(Stored items)
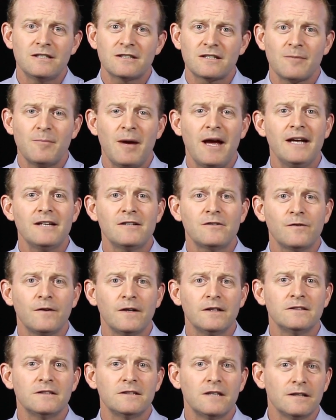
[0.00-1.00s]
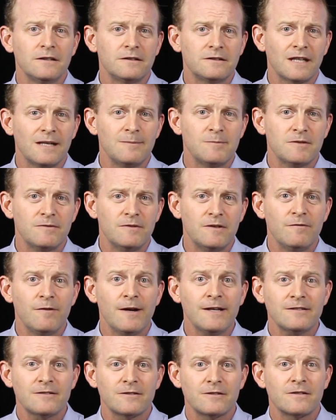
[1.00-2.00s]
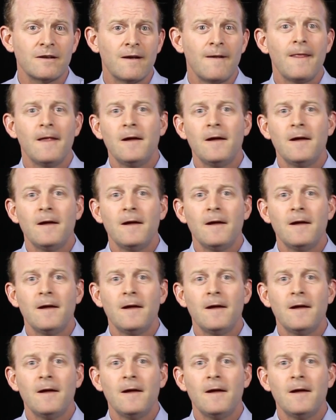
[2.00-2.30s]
Some hedge funds and other types of investors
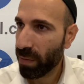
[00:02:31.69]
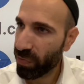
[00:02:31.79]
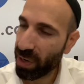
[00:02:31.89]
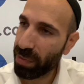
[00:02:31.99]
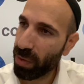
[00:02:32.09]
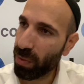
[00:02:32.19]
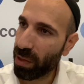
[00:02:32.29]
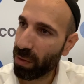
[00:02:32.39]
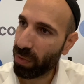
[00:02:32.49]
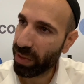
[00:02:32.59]
Same thing
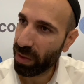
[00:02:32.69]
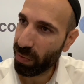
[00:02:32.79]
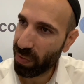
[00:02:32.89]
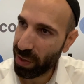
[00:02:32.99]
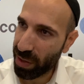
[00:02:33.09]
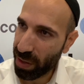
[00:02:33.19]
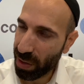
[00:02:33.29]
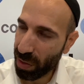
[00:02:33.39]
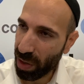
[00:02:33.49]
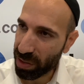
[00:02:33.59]
with
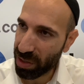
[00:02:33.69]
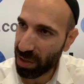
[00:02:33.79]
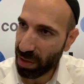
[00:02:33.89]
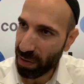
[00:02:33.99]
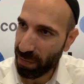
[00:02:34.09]
a lust.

WHAT YOU WILL DO: Here the job is to print all the data exactly, skipping any image.

RESPONSE TO THIS EXERCISE:
[0.00-1.00s]
[1.00-2.00s]
[2.00-2.30s]
Some hedge funds and other types of investors
[00:02:31.69]
[00:02:31.79]
[00:02:31.89]
[00:02:31.99]
[00:02:32.09]
[00:02:32.19]
[00:02:32.29]
[00:02:32.39]
[00:02:32.49]
[00:02:32.59]
Same thing
[00:02:32.69]
[00:02:32.79]
[00:02:32.89]
[00:02:32.99]
[00:02:33.09]
[00:02:33.19]
[00:02:33.29]
[00:02:33.39]
[00:02:33.49]
[00:02:33.59]
with
[00:02:33.69]
[00:02:33.79]
[00:02:33.89]
[00:02:33.99]
[00:02:34.09]
a lust.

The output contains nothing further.